European stocks rose for a seventh day, their longest winning streak this year, as China’s economic growth accelerated for the first time in three quarters.
Schindler Holding AG jumped 4.3 percent after the Swiss elevator maker announced a share buyback. Cap Gemini SA climbed to six-year high after saying it will repurchase convertible bonds to forestall a potential dilution of equity. Grifols SA fell 3.5 percent after an investor sold a stake in Europe’s largest blood-plasma products maker.
The Stoxx Europe 600 Index advanced 0.8 percent to 318.47, extending its highest level since June 2008. The gauge rallied 2.2 percent this week as U.S. lawmakers agreed to extend the government’s borrowing authority until early 2014 and end a partial government shutdown.
“We’ve seen activity in China picking up over the past few months, and the GDP figure is in line with that,” Richard Scrope, who helps oversee about $160 million as a fund manager at Oriel Asset Management LLP in London, said by phone. “European earnings have been very mixed so far. Earnings expectations need to be supported by actual company results. Otherwise some valuations will start to look extended.”
National benchmark indexes advanced in all of the 18 western European markets. The U.K.’s FTSE 100 rallied 0.7 percent, while France’s CAC 40 climbed 1.1 percent. Germany’s DAX added 0.6 percent.
The volume of shares changing hands in Stoxx 600-listed companies was 9.6 percent greater than the average of the past 30 days, according to data compiled by Bloomberg.

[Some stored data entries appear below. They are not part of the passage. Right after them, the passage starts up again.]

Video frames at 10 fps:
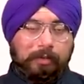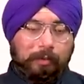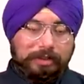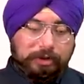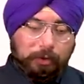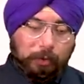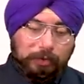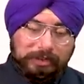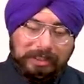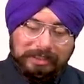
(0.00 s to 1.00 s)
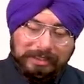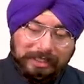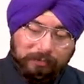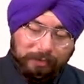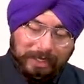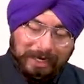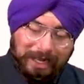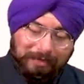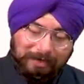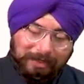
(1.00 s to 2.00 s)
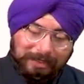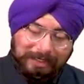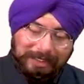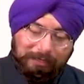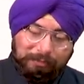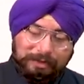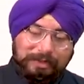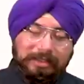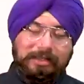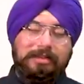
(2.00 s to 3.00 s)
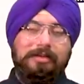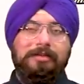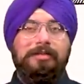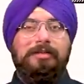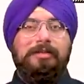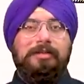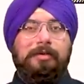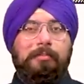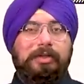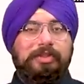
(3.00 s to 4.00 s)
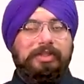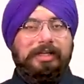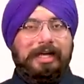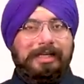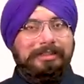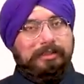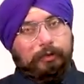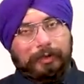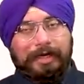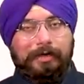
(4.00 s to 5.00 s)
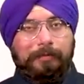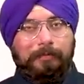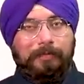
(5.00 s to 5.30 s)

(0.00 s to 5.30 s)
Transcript: which shows that we are having a deficit in the merchandise trade.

Euro-area stock volatility signaled by options prices fell to a seven-month low.
In China, gross domestic product increased 7.8 percent in the third quarter from a year earlier, the National Bureau of Statistics said. That matched the median estimate of economists in a Bloomberg survey. The world’s second-biggest economy posted GDP growth of 7.7 percent and 7.5 percent in the first two quarters, slipping from a 7.9 percent expansion in the final three months of 2012.
Schindler advanced 4.3 percent to 127.30 Swiss francs, its biggest gain since November 2011. The elevator maker said it will buy back 4.1 million shares and 4.1 million participation certificates at 129 francs and 129.80 francs each, respectively. The repurchase price for equity marked a 5.7 percent premium to yesterday’s closing price.

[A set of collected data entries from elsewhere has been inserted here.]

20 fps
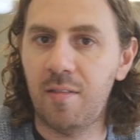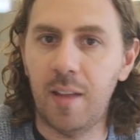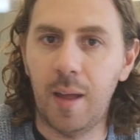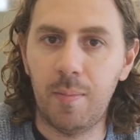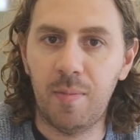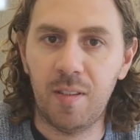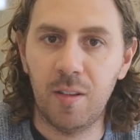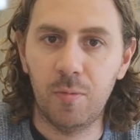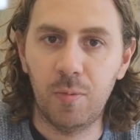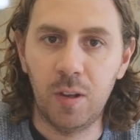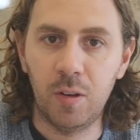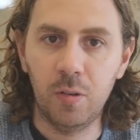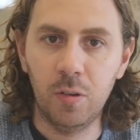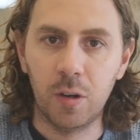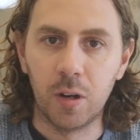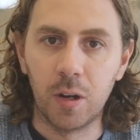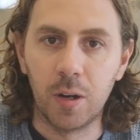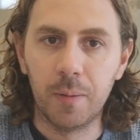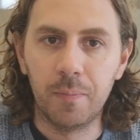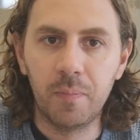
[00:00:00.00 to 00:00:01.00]
labs that we
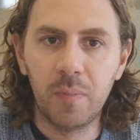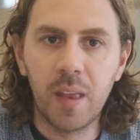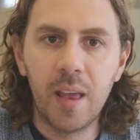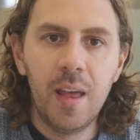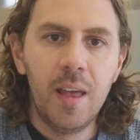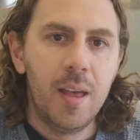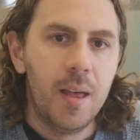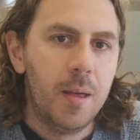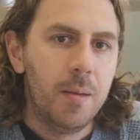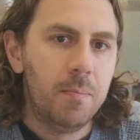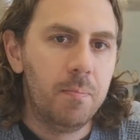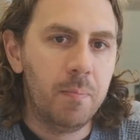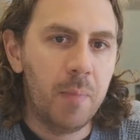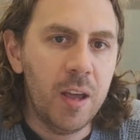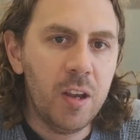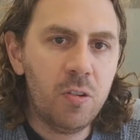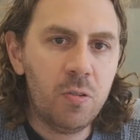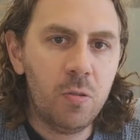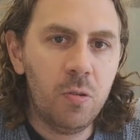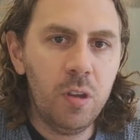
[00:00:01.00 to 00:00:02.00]
do.
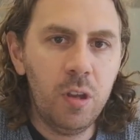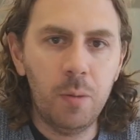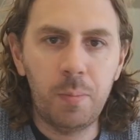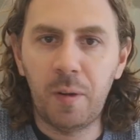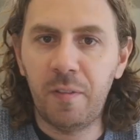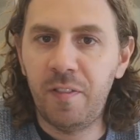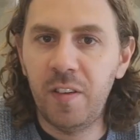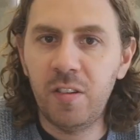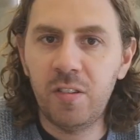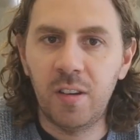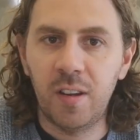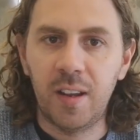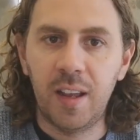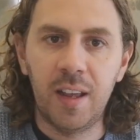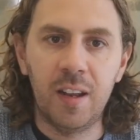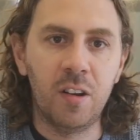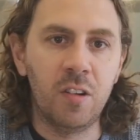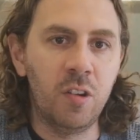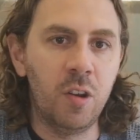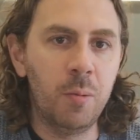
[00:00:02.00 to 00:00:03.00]
Make sure you're proficient
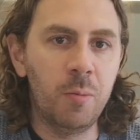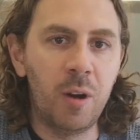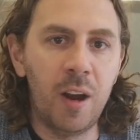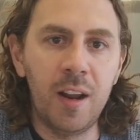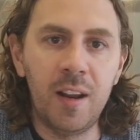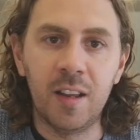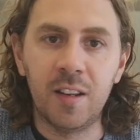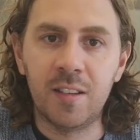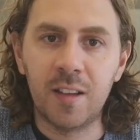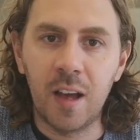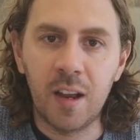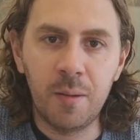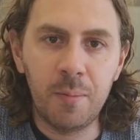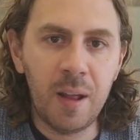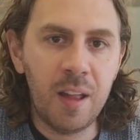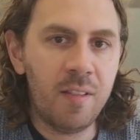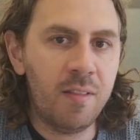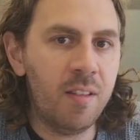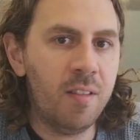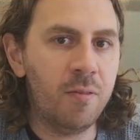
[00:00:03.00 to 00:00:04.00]
in enumerating
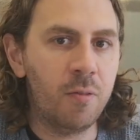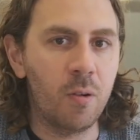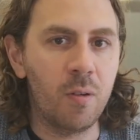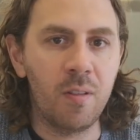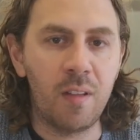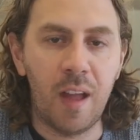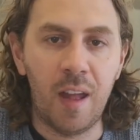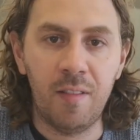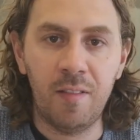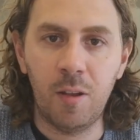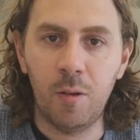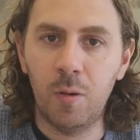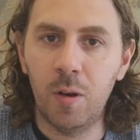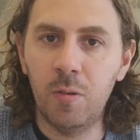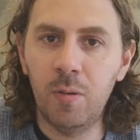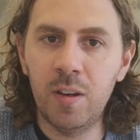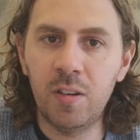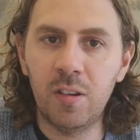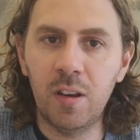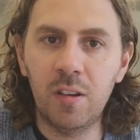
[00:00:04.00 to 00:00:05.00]
databases through
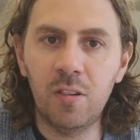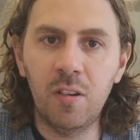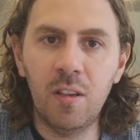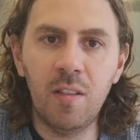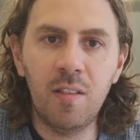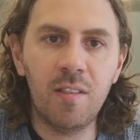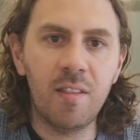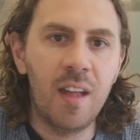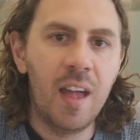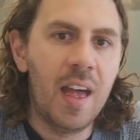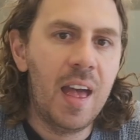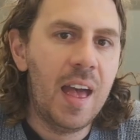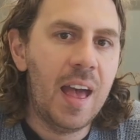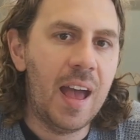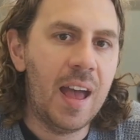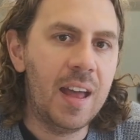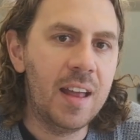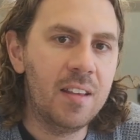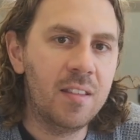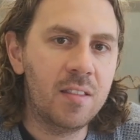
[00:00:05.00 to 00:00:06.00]
SQL injections
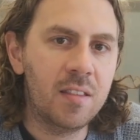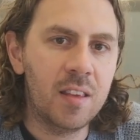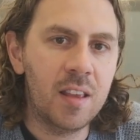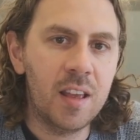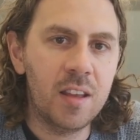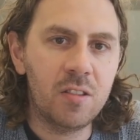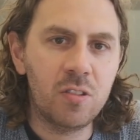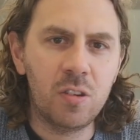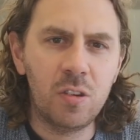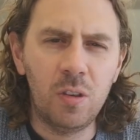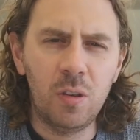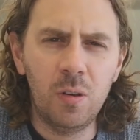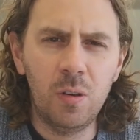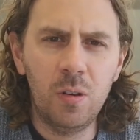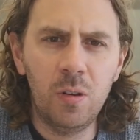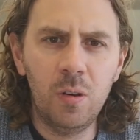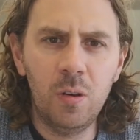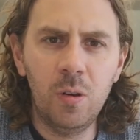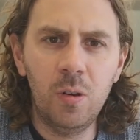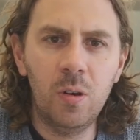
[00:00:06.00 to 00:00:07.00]
and that
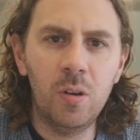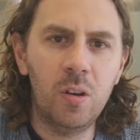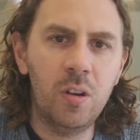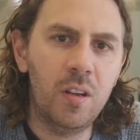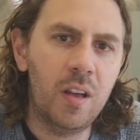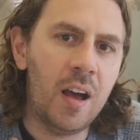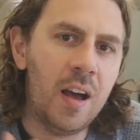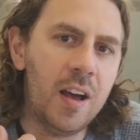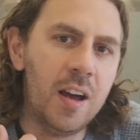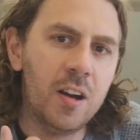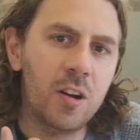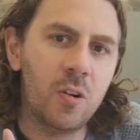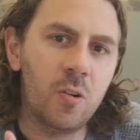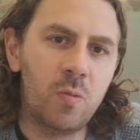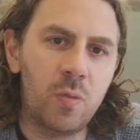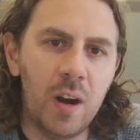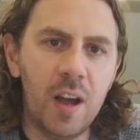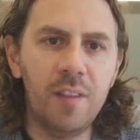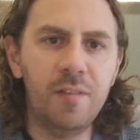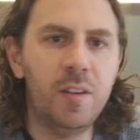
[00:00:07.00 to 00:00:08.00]
you are
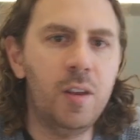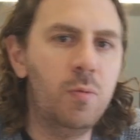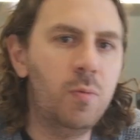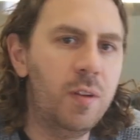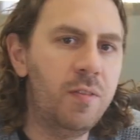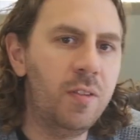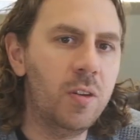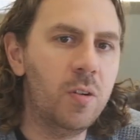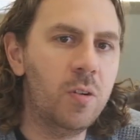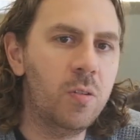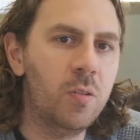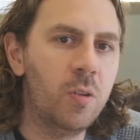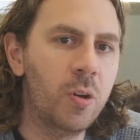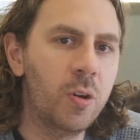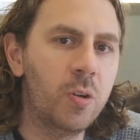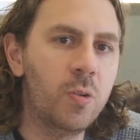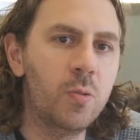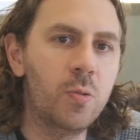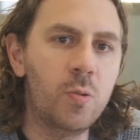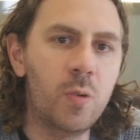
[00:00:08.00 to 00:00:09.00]
crafty with your
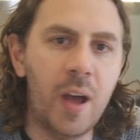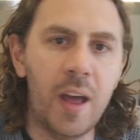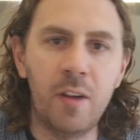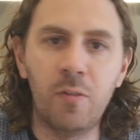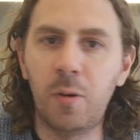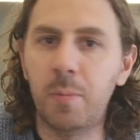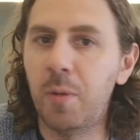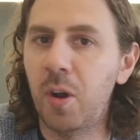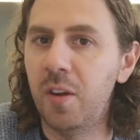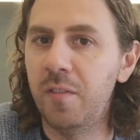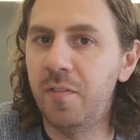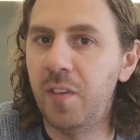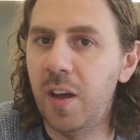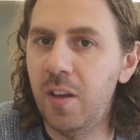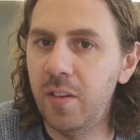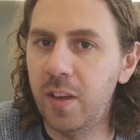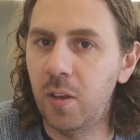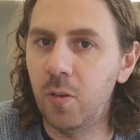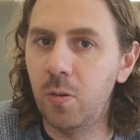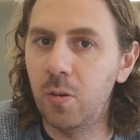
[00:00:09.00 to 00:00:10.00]
local and remote
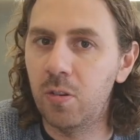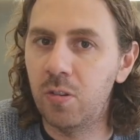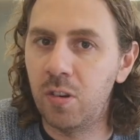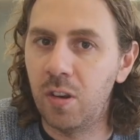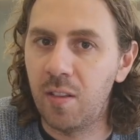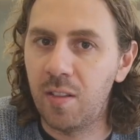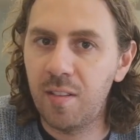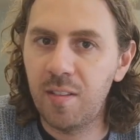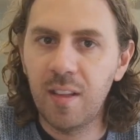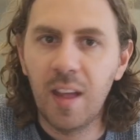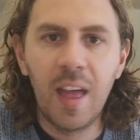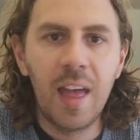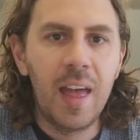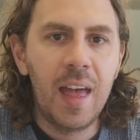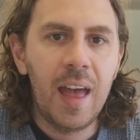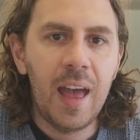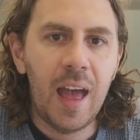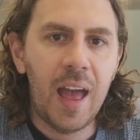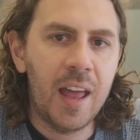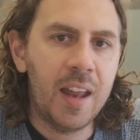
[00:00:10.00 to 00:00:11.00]
file inclusions
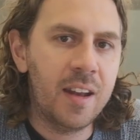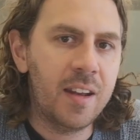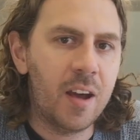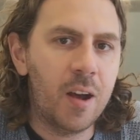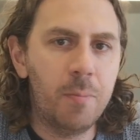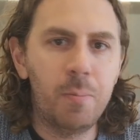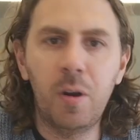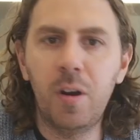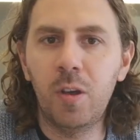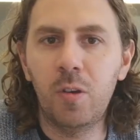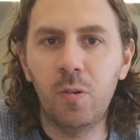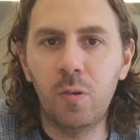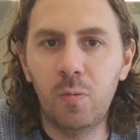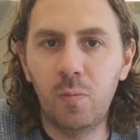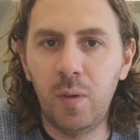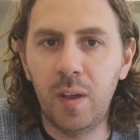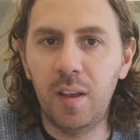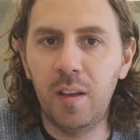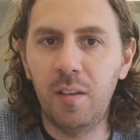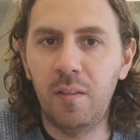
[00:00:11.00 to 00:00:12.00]
and are pretty good
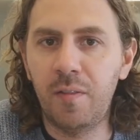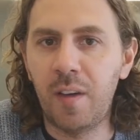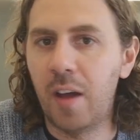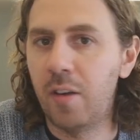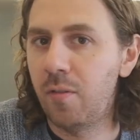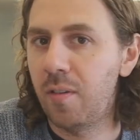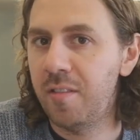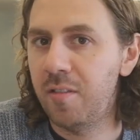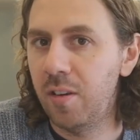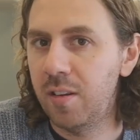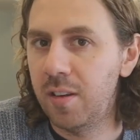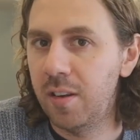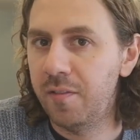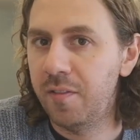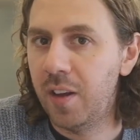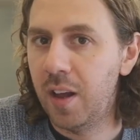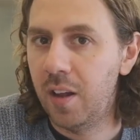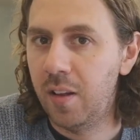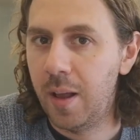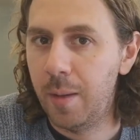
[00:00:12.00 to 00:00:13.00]
with unrestricted
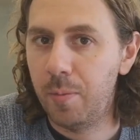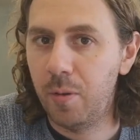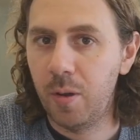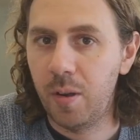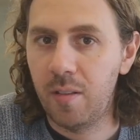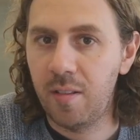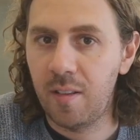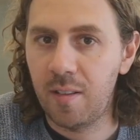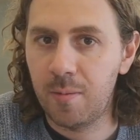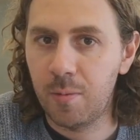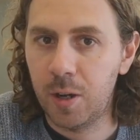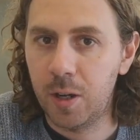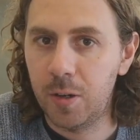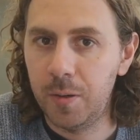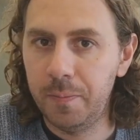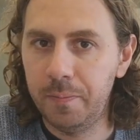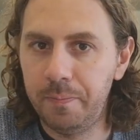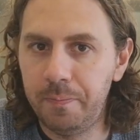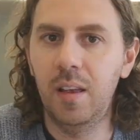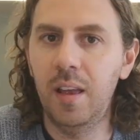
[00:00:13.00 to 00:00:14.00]
file uploads as
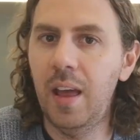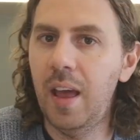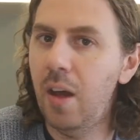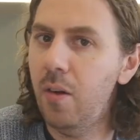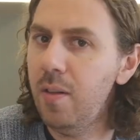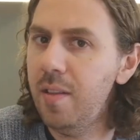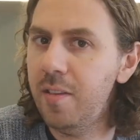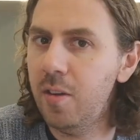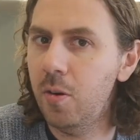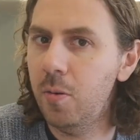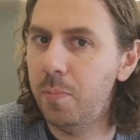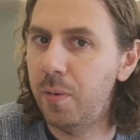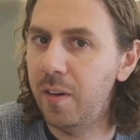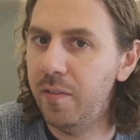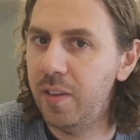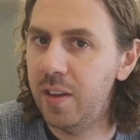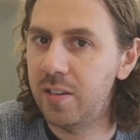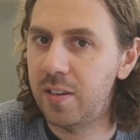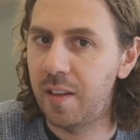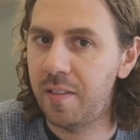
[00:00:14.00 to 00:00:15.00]
well. How is your
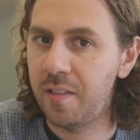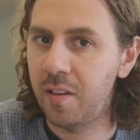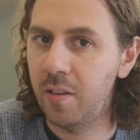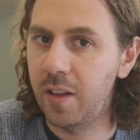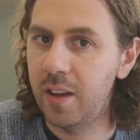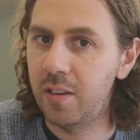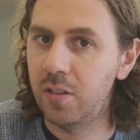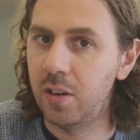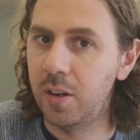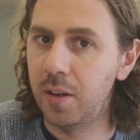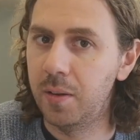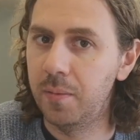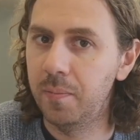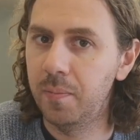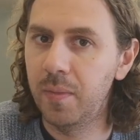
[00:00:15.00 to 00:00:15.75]
privilege escalation?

Cap Gemini gained 5.5 percent to 48.06 euros after saying it plans to buy back convertible bonds due Jan. 1, 2014, through reverse bookbuilding. France’s biggest computer-services company also opened a separate bond issue to raise 350 million euros ($479 million) and pay for the buyback. Cap Gemini had said in July it will allocate 400 million euros to offset the potential share dilution created by the 2014 bonds.
Separately, Cap Gemini said yesterday after European markets closed that it has started exclusive talks to buy Areva SA’s software-services unit Euriware.
Svenska Cellulosa AB jumped 6.9 percent to 173.50 kronor, its biggest increase in a year. The maker of tissue paper and personal-hygiene products posted third-quarter net income of 1.45 billion kronor ($226 million). That exceeded the 1.36 billion-krona estimate of analysts surveyed by Bloomberg.
Yara International ASA climbed 4.3 percent to 247.10 kroner. The Oslo-based company said fertilizer deliveries increased 17 percent in the third quarter from a year earlier because of higher sales in Brazil.
Ziggo NV rose 2 percent to 31 euros after reiterating its full-year forecast for so-called organic-sales growth of about 1 percent. The Dutch cable-television provider, which this week rejected an offer from Liberty Global Plc, reported third-quarter revenue of 391 million euros, compared with analysts’ estimate of 393 million euros.
Grifols slipped 3.5 percent to 29.05 euros after Alken Asset Management LLP sold a 2.7 percent stake in the company. UBS AG said it placed the shares at 29 euros each.
Anglo American Plc lost 1.4 percent to 1,532 pence after saying third-quarter production fell 24 percent to 9.5 million tons at its Kumba iron-ore unit. Kumba, in which Anglo American owns 70 percent, has said it will need a new permit to access a third of the reserves at its largest mine in South Africa.